Attitude is Everything
With the exception of our one week with Brianne and her family, we’ve mostly been sideline observers of Brianne’s journey. We have such deep admiration for Brianne’s parents and her grandmother, Joyce. They are the real enduring heroes in Brianne’s story. They have dedicated every day to this effort, researching and leveraging every possible resource - traditional and non - to help Brianne’s continued progress. They never gave up and we did get Brianne back.
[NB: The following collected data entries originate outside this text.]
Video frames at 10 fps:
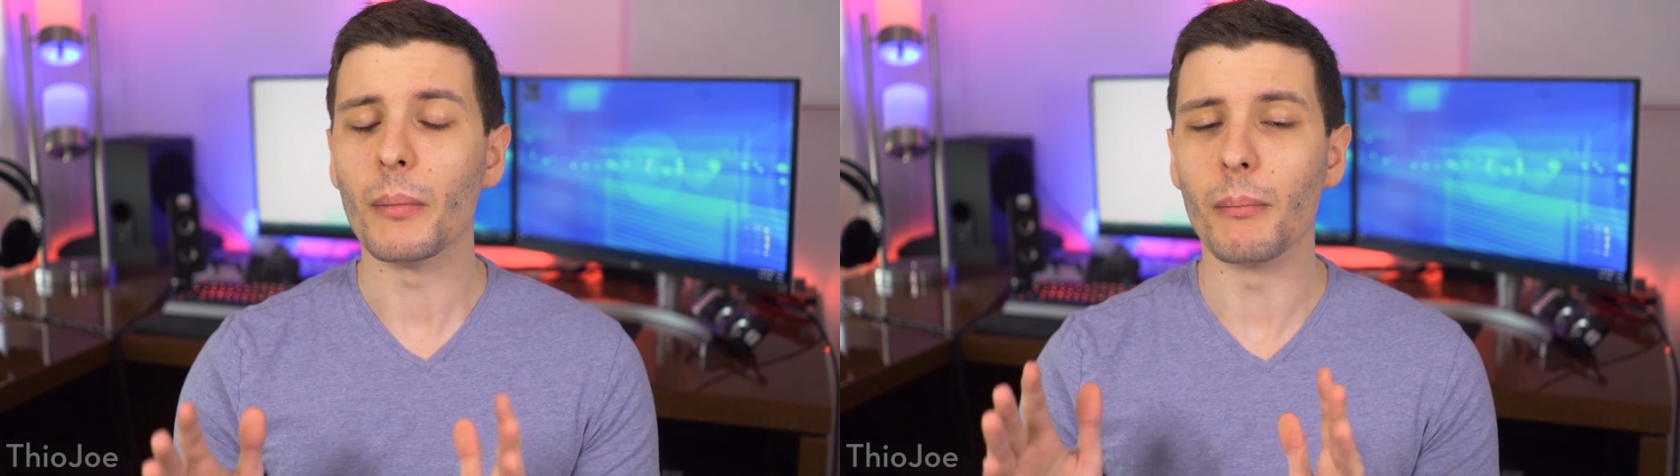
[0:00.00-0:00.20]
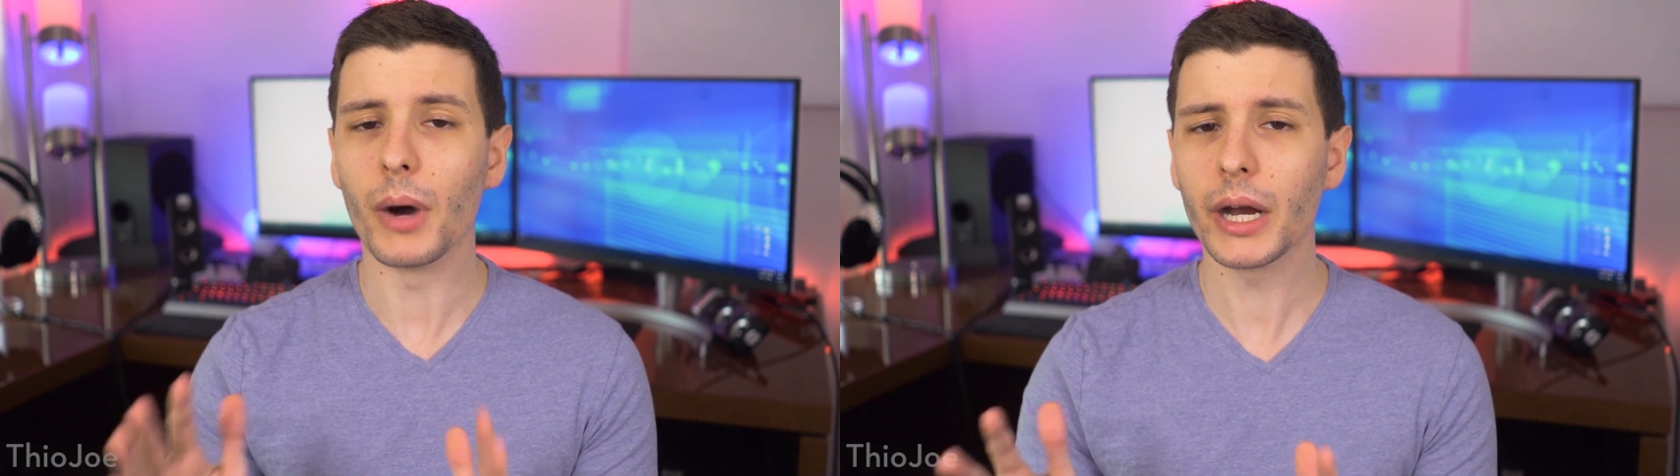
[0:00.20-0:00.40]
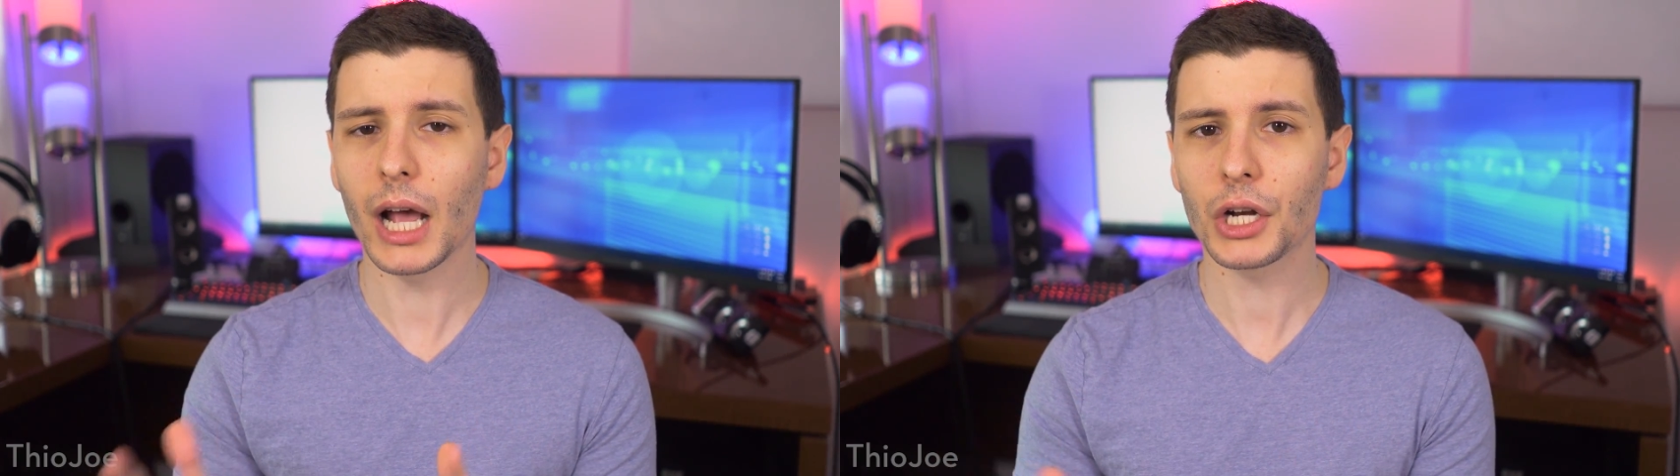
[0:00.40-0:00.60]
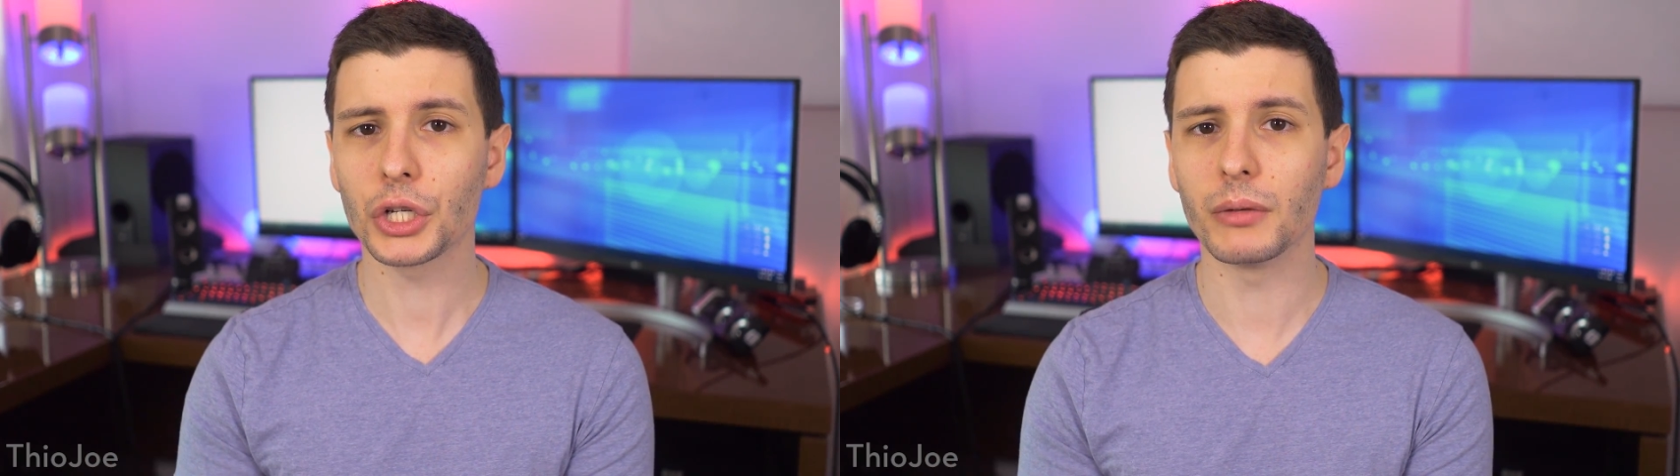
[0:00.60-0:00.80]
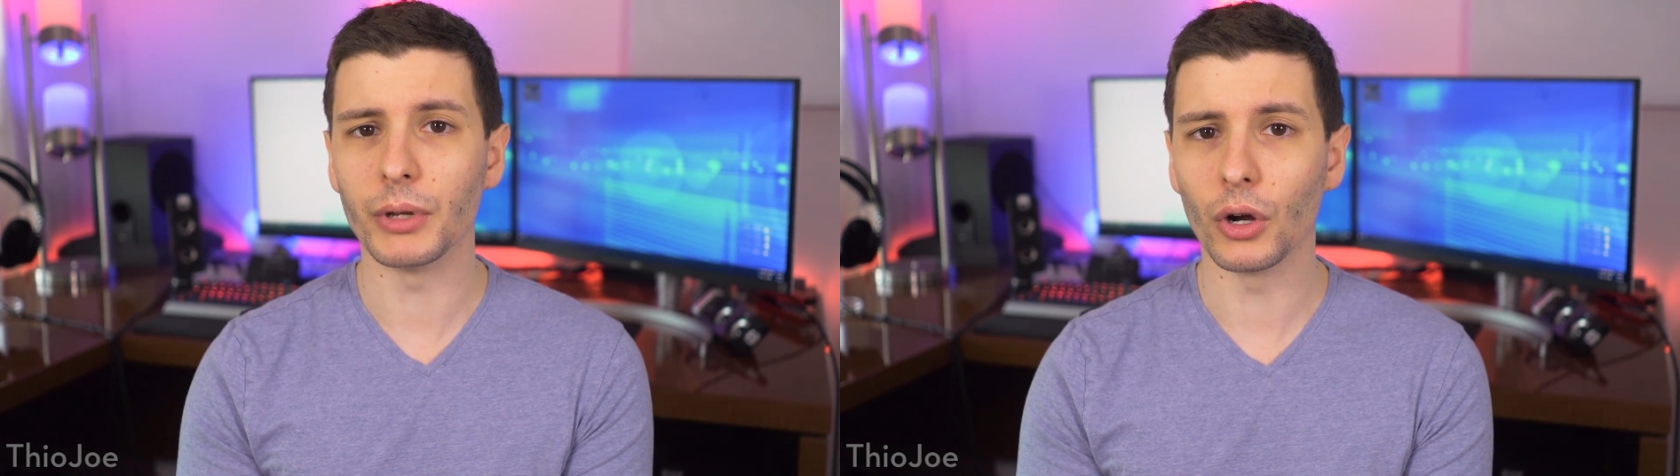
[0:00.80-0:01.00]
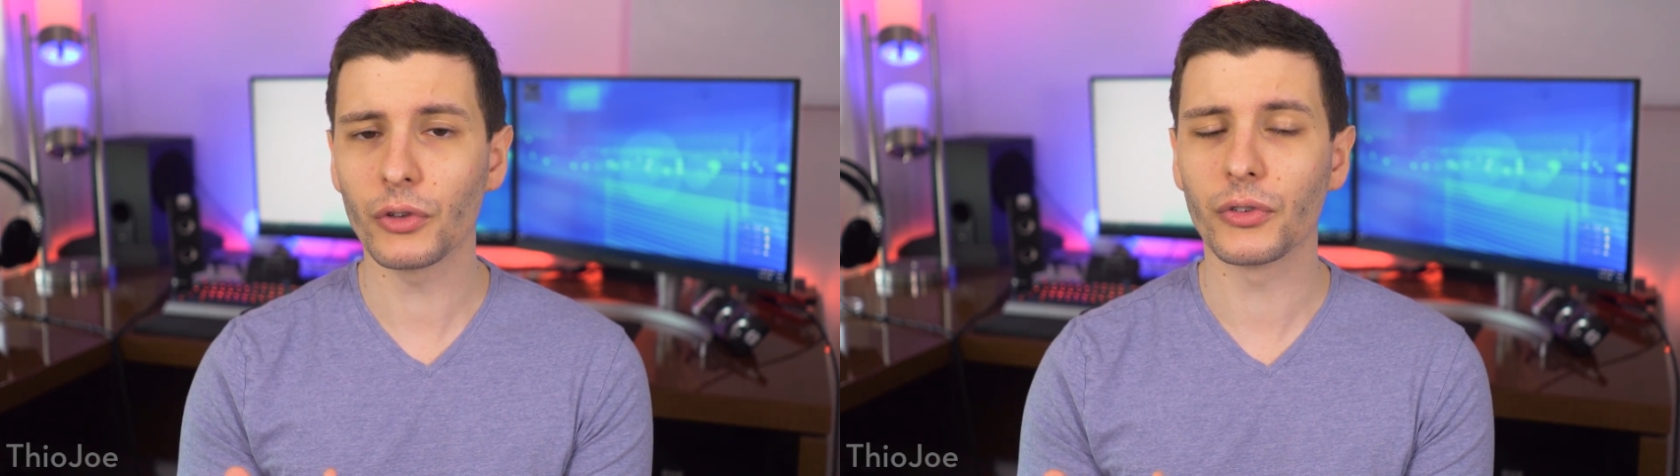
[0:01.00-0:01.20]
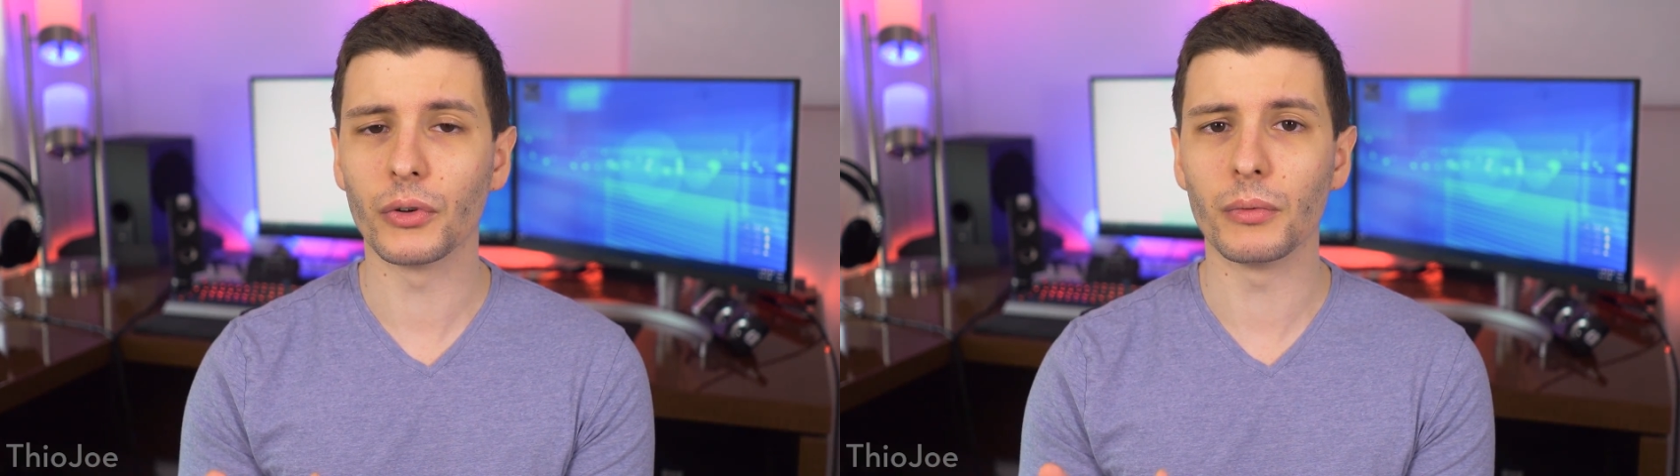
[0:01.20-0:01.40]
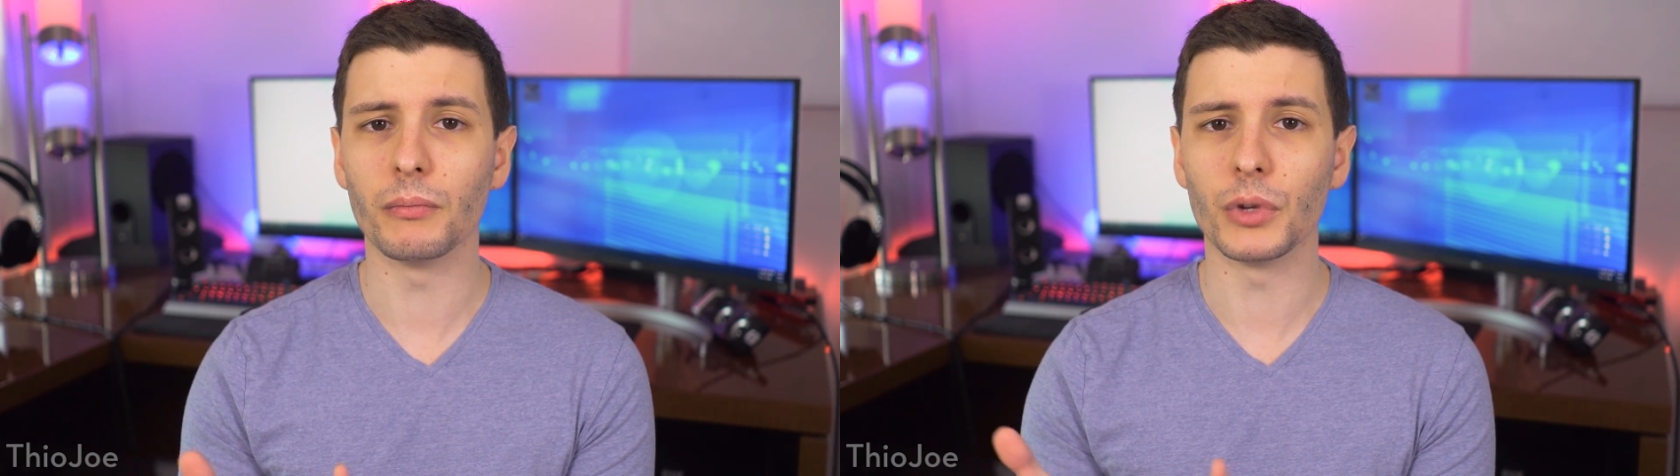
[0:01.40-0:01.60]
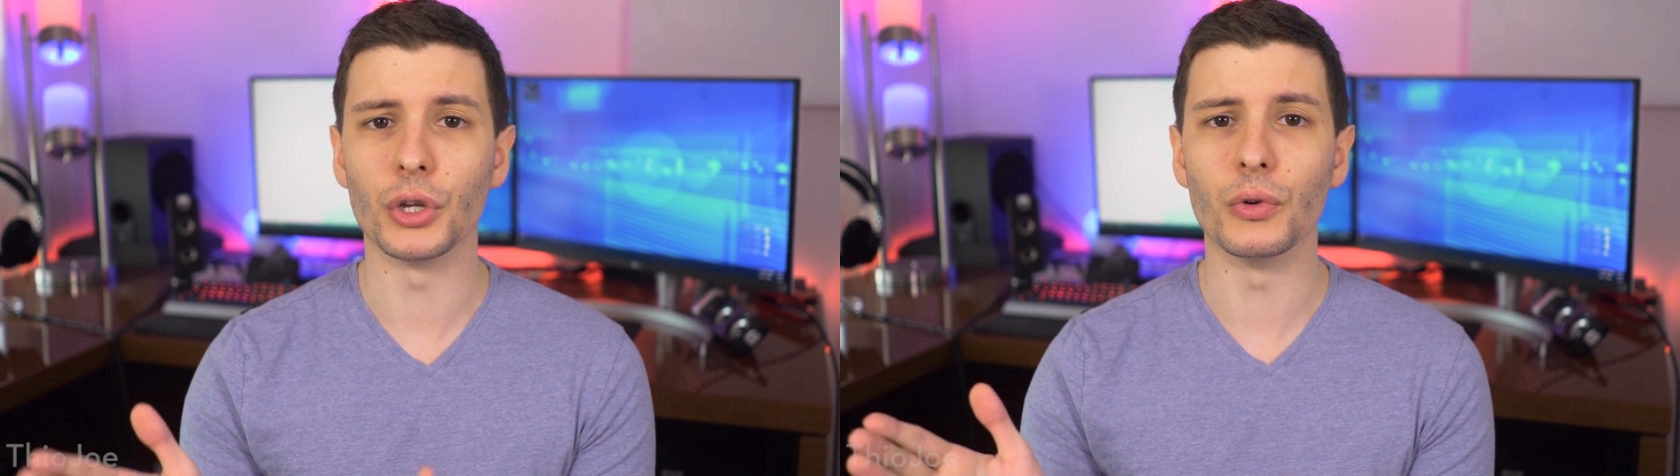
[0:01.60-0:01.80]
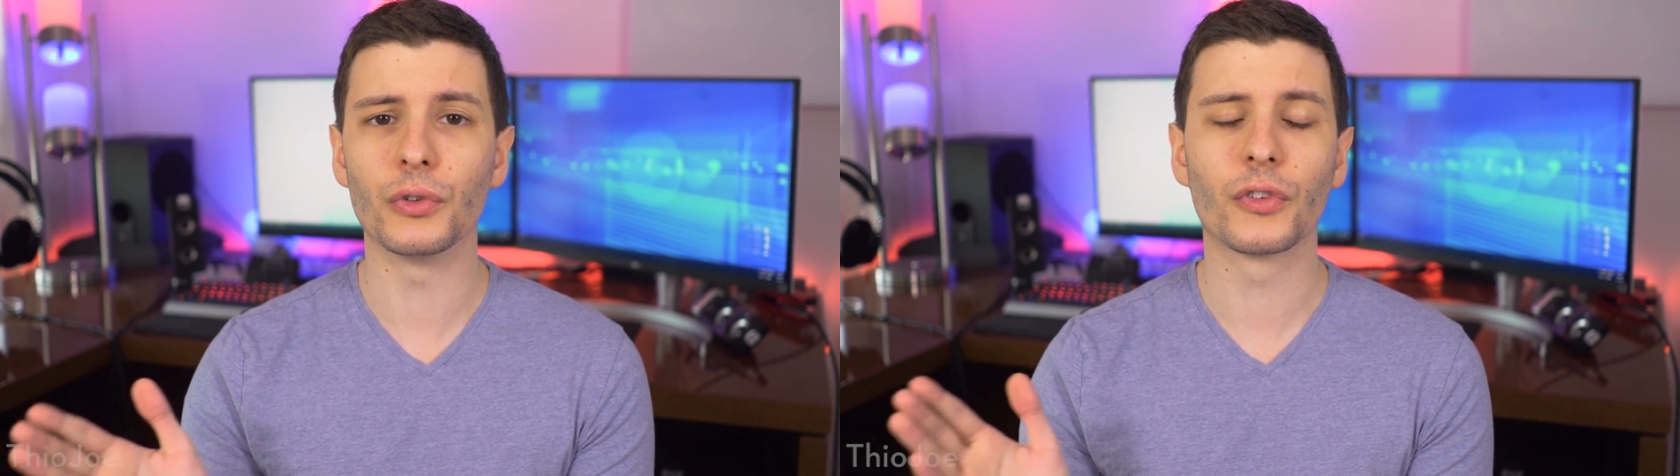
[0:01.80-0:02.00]
might actually be also
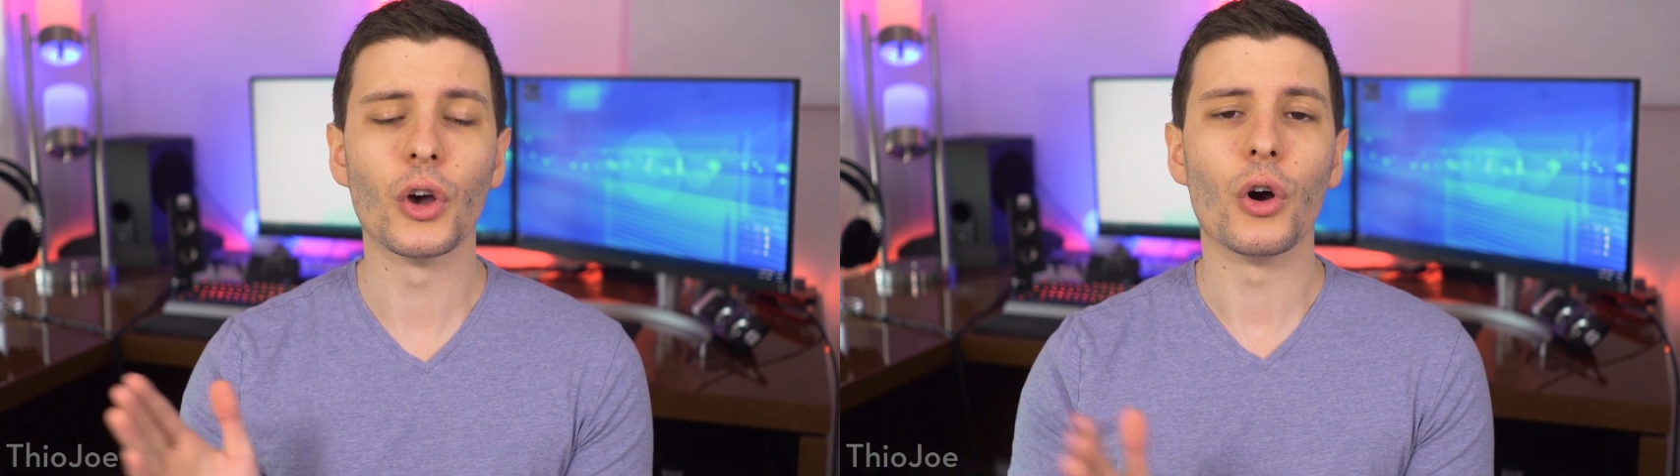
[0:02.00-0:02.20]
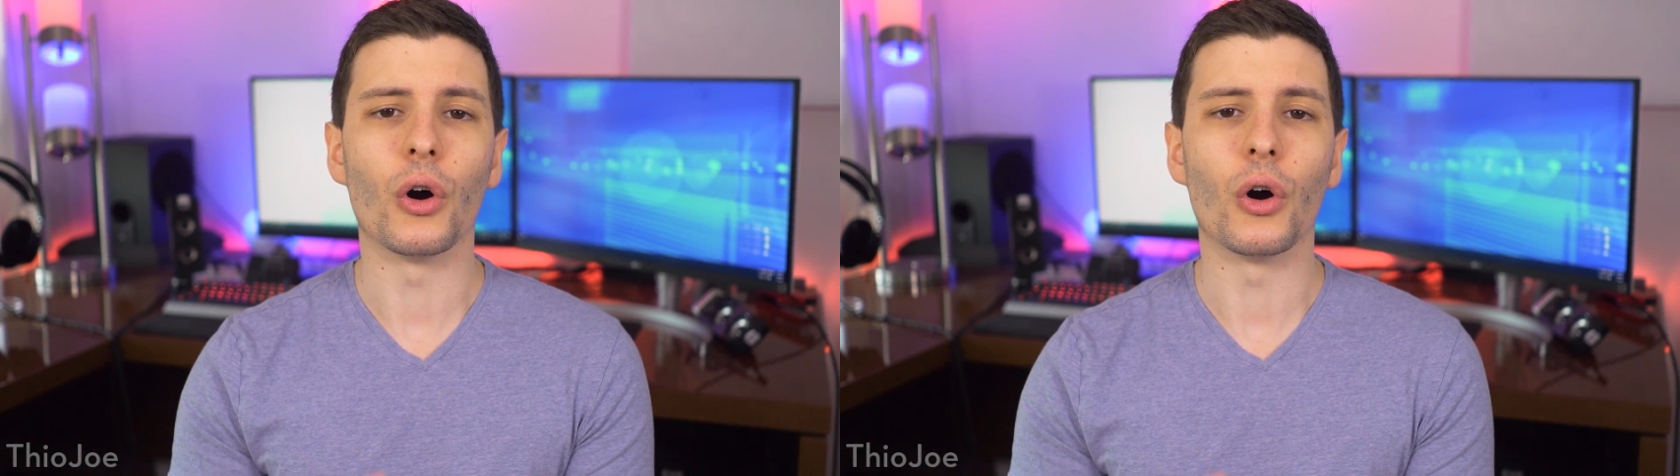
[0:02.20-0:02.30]
used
Bill says it well here in his note on “experts” and attitude:
I’d like to add something to what Wendi has written above. Experts, when they run out of options, often declare that the patient has run out of options. If pressed, they’ll mumble something about not wanting to give false hope. Believing them is attractive – not because you like their conclusion, but because you hate the ambiguity of thrashing about for uncertain alternatives, on top of the existing stress of the problem. You just want clarity. You just want The Answer, no matter what the heck it is.
Dale and Michelle took another route, which is all about attitude. They kept trying different things, from very different sources, many of which surely raised the eyebrows of Brianne’s traditional medicine experts. Wendi and I were honored to be in that mix. But Dale and Michelle’s attitude (and fortitude) to keep trying different things is what saved Brianne.
There’s still a long road ahead but Brianne is a wonderful mother to Nate and is enjoying life more than most thought possible four years ago.
Thanks to Brianne’s incredible strength and her family’s commitment to finding solutions, so many others struggling with traumatic brain injuries can and will have better lives. #BecauseofBri, the world gets better every day.